Quoi de plus réjouissant que de débuter la semaine avec un récital, dans le cadre douillet du Théâtre de l'Athénée, véritable bonbonnière à l'acoustique idéale ? Après Stéphane Degout mais également Cyrille Dubois, Nahuel di Pierro ou Damien Bigourdan, Patrice Martinet a demandé à Stanislas de Barbeyrac de concocter un programme avec son pianiste Alphonse Cemin. Ce talentueux ténor adoubé par de nombreux chefs d'orchestre comme Minkowski, Rhorer ou Jordan qui s'est fait connaître à l'opéra, n'en est pas moins un récitaliste dont les qualités se confirment jour après jour. Si sa voix à l'émission franche, son style pur et sans affectation et la netteté de son élocution conviennent au répertoire français dans lequel il excelle, sa diction allemande s'avère tout aussi remarquable. Le cycle beethovenien « An die ferne Geliebte » n'est pas des plus faciles mais de son interprétation d'une grande simplicité se dégage un naturel et une émotion qui le rende immédiatement accessible. Sans chercher à intellectualiser sa lecture au risque de retirer aux poèmes d'Alois Jetteless leur charme et leur spontanéité, le chanteur soigne leurs linéaments sans creuser chaque détail ce qui assure à l'ensemble une réelle cohérence, même si l'oeuvre n'est pas des plus inspirées, à l'image de la mélodie « Adelaïde » chantée en introduction avec un élan similaire à celui d'un Fritz Wunderlich.

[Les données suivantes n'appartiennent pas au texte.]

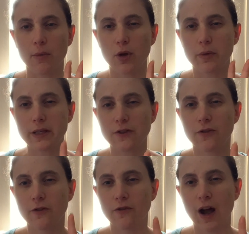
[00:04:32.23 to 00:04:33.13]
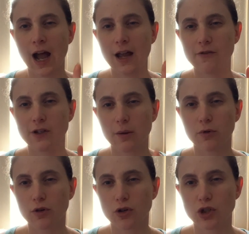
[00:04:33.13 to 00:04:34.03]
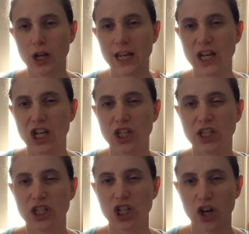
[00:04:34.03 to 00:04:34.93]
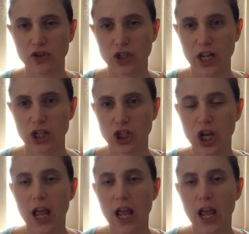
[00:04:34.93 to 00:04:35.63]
there was 5 double crochet in each shell stitch,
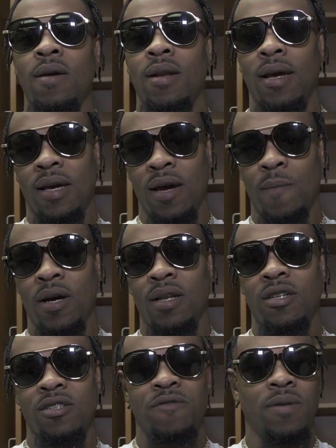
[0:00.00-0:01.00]
And they came out
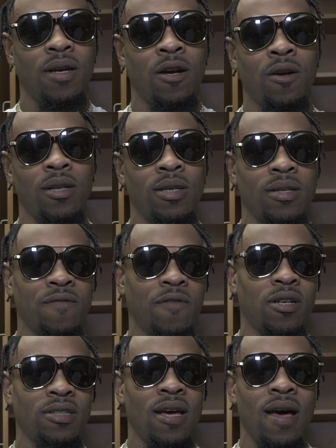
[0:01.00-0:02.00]
and hit us early in the
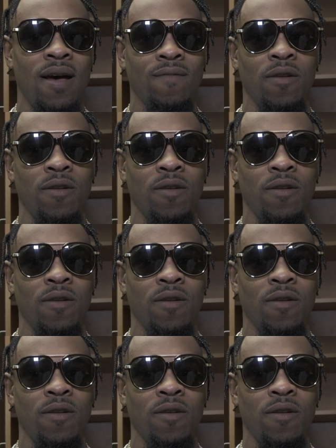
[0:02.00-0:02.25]
first half.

Changement radical avec les "Nuits d'été" de Berlioz rarement osées dans leur intégralité par une voix de ténor, puisque le compositeur les a écrites à l'origine pour plusieurs voix. Admirablement posée et conduit avec assurance malgré des tessitures opposées, l'instrument malléable de Stanislas de Barbeyrac surmonte sans faiblir les difficultés. De la délicieuse « Villanelle » haut placée dans le registre, mais chantée sas contrainte, aux profondeurs du lamento « Sur les lagunes » (grave de « Sur moi la nuit immense » compris!), le cycle est admirablement construit, chaque poème de Gautier ayant été réfléchi, décanté pour être restitué avec la plus grande noblesse de ton et d'intention. Grâce à l'accompagnement tout en finesse d'Alphonse Cemin qui donne vie à cette musique aux effluves méphitiques, Stanislas de Barbeyrac recrée des atmosphères où la senteur d'une rose fanée se fait enivrante, où la mort d'un être aimé fait horriblement souffrir et où la Nature se fait effrayante surtout dans un cimetière un soir de clair de lune.

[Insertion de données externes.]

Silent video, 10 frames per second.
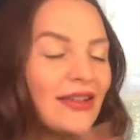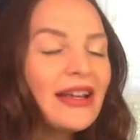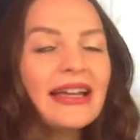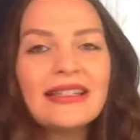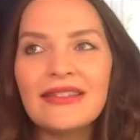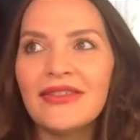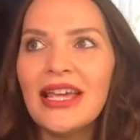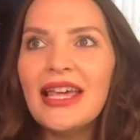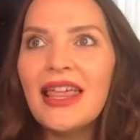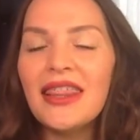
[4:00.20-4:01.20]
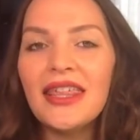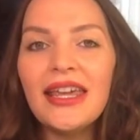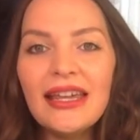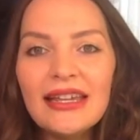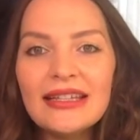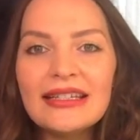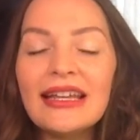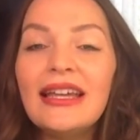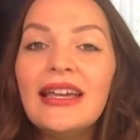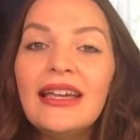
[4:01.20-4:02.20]
all kinds of things,
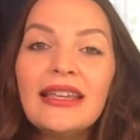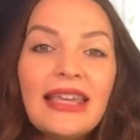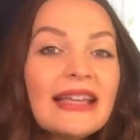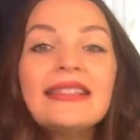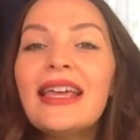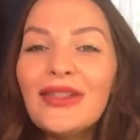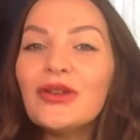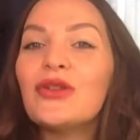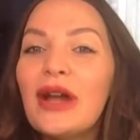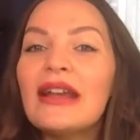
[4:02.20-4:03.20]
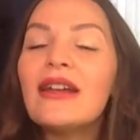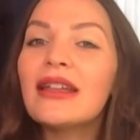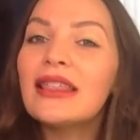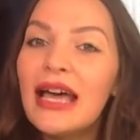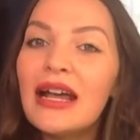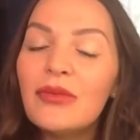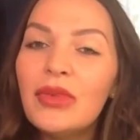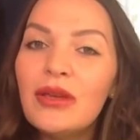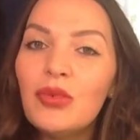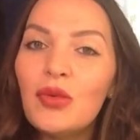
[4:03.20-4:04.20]
and yes, they look great on a lot of
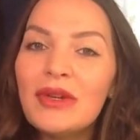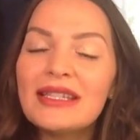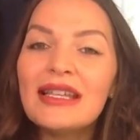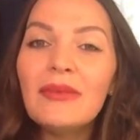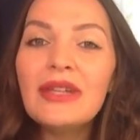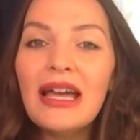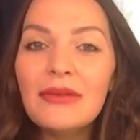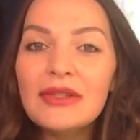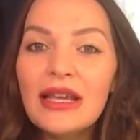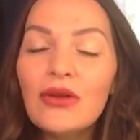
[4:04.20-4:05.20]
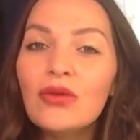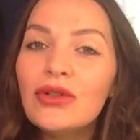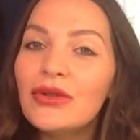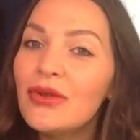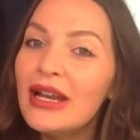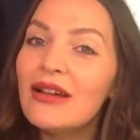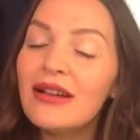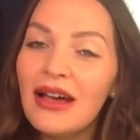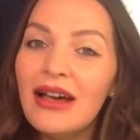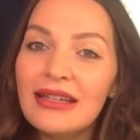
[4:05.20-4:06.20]
people, but sometimes they don't look great on
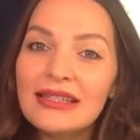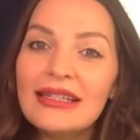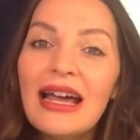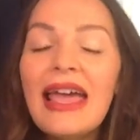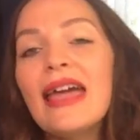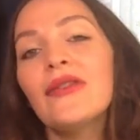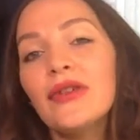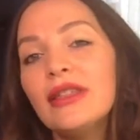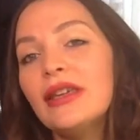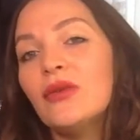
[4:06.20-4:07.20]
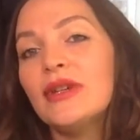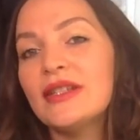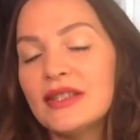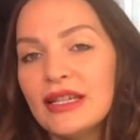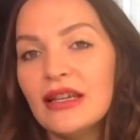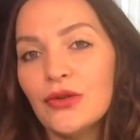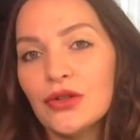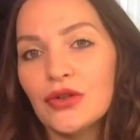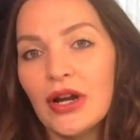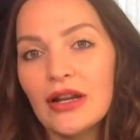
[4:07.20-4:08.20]
us. Not everything we see that looks
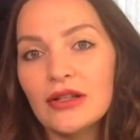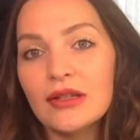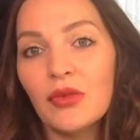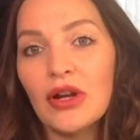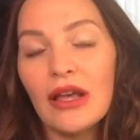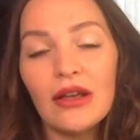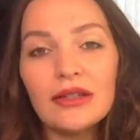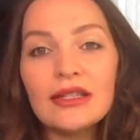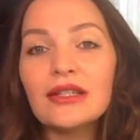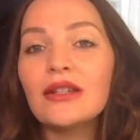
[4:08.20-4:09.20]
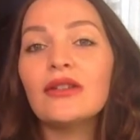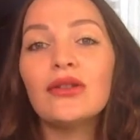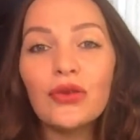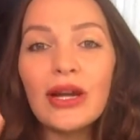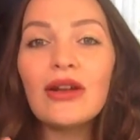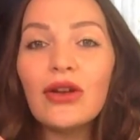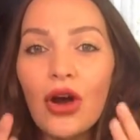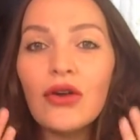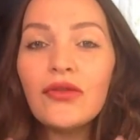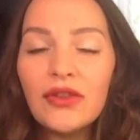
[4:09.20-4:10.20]
great on someone else is going to look great on
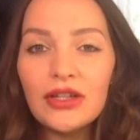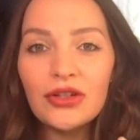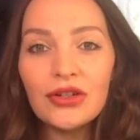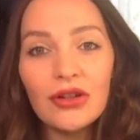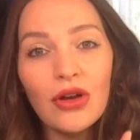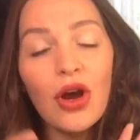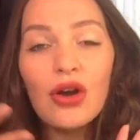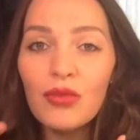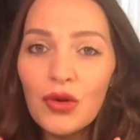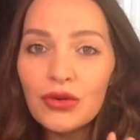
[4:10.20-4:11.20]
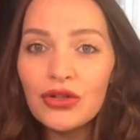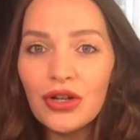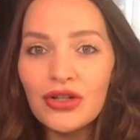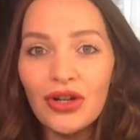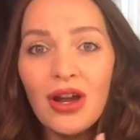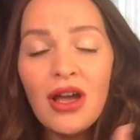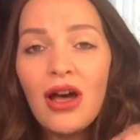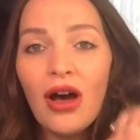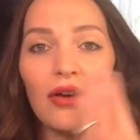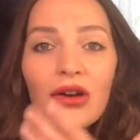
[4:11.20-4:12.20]
our features, on our bone structure,
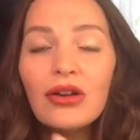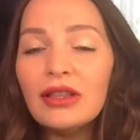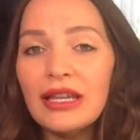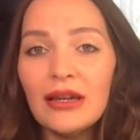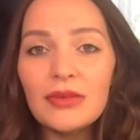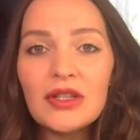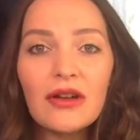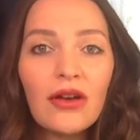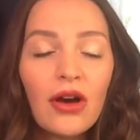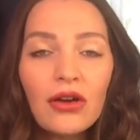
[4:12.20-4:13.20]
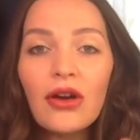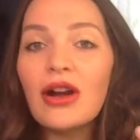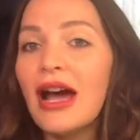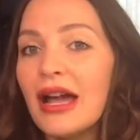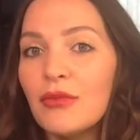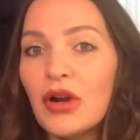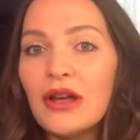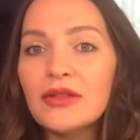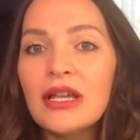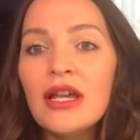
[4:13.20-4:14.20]
on our lips, on our
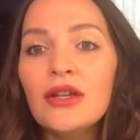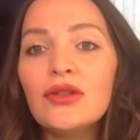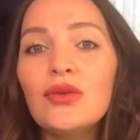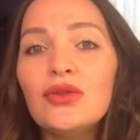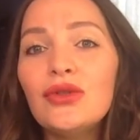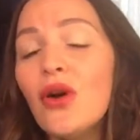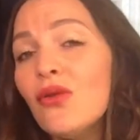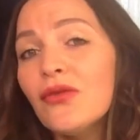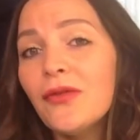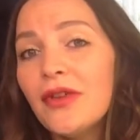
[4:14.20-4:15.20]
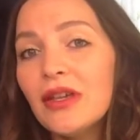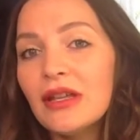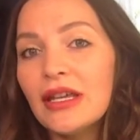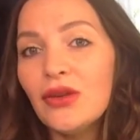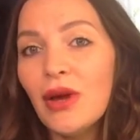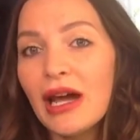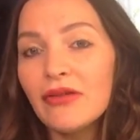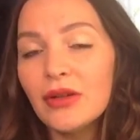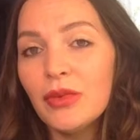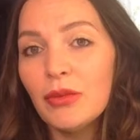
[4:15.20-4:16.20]
eyebrows. So don't feel like you have
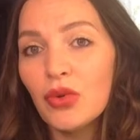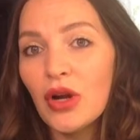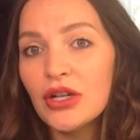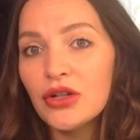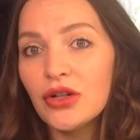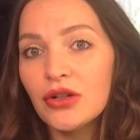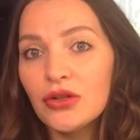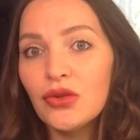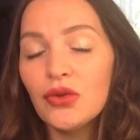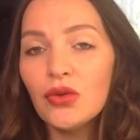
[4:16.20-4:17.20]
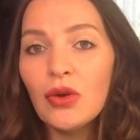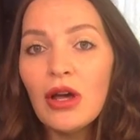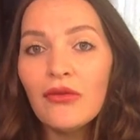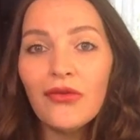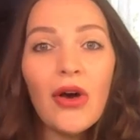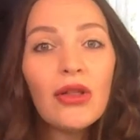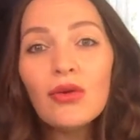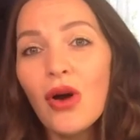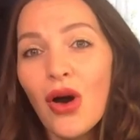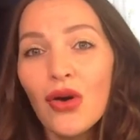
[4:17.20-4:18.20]
to be pressured to
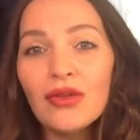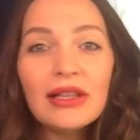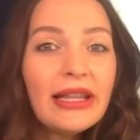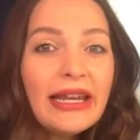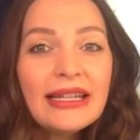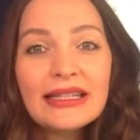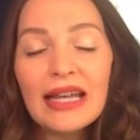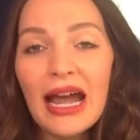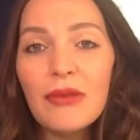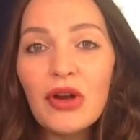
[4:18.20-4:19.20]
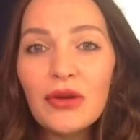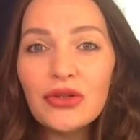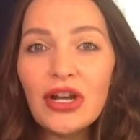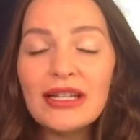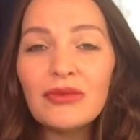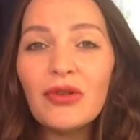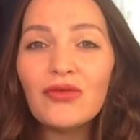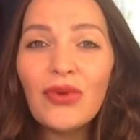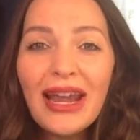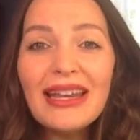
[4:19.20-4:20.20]
follow all the latest eyebrow trends. But
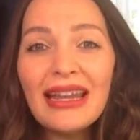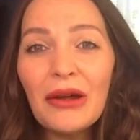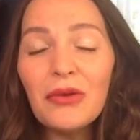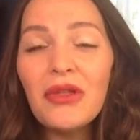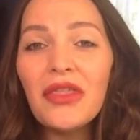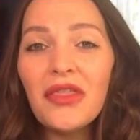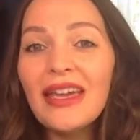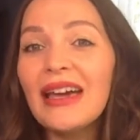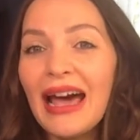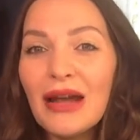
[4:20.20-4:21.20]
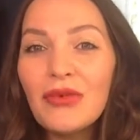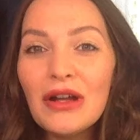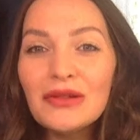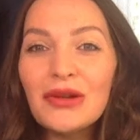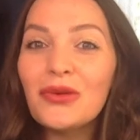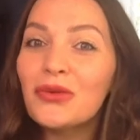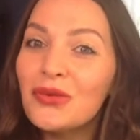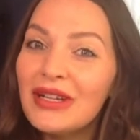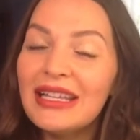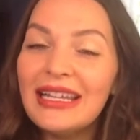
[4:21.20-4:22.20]
right now, thick eyebrows are
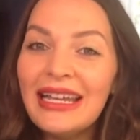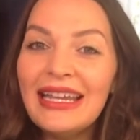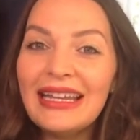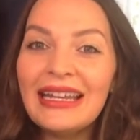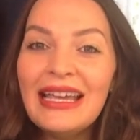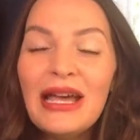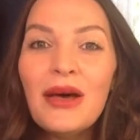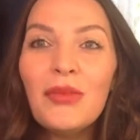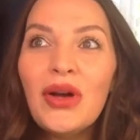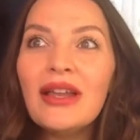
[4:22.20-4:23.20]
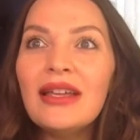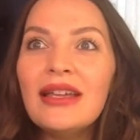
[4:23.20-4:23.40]
really in. But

L'auditeur ne perd pas un mot de cette langue magnifiquement rendue, se laisse comme rarement transporté dans cet univers onirique traduit par une voix aux inflexions envoûtantes.

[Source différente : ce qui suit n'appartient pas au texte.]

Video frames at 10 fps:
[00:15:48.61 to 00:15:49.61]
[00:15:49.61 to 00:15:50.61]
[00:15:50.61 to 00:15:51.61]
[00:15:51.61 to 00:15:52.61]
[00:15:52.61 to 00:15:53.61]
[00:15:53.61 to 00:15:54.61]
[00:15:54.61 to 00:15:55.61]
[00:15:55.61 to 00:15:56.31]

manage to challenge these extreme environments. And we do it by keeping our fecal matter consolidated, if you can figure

Avec « Banalités » fameuses miniatures d'Apollinaire mises en musique par Poulenc, le chanteur sait qu'il peut passer à un tout autre espace poétique et sonore soutenu par un accompagnateur qui se plait lui aussi à changer de style et d'esprit ; ainsi campées avec distance et ironie, ces vignettes très françaises demeurent irrésistibles. Trois bis pour le moins éclectiques ont permis au ténor de faire durer le plaisir : la « Sérénade de Don Juan » pour baryton, de Tchaïkovski chantée dans un russe plein d'ardeur, suivie par la « Fleur » de Don José à la fois gracieuse et athlétique, l'interprète prenant congé avec l'amusant air d'Henri extrait des Cloches de Corneville de Planquette « J'ai fait trois fois le tour du monde », où ce dernier se montre aussi spirituel que l'était le baryton Michel Dens.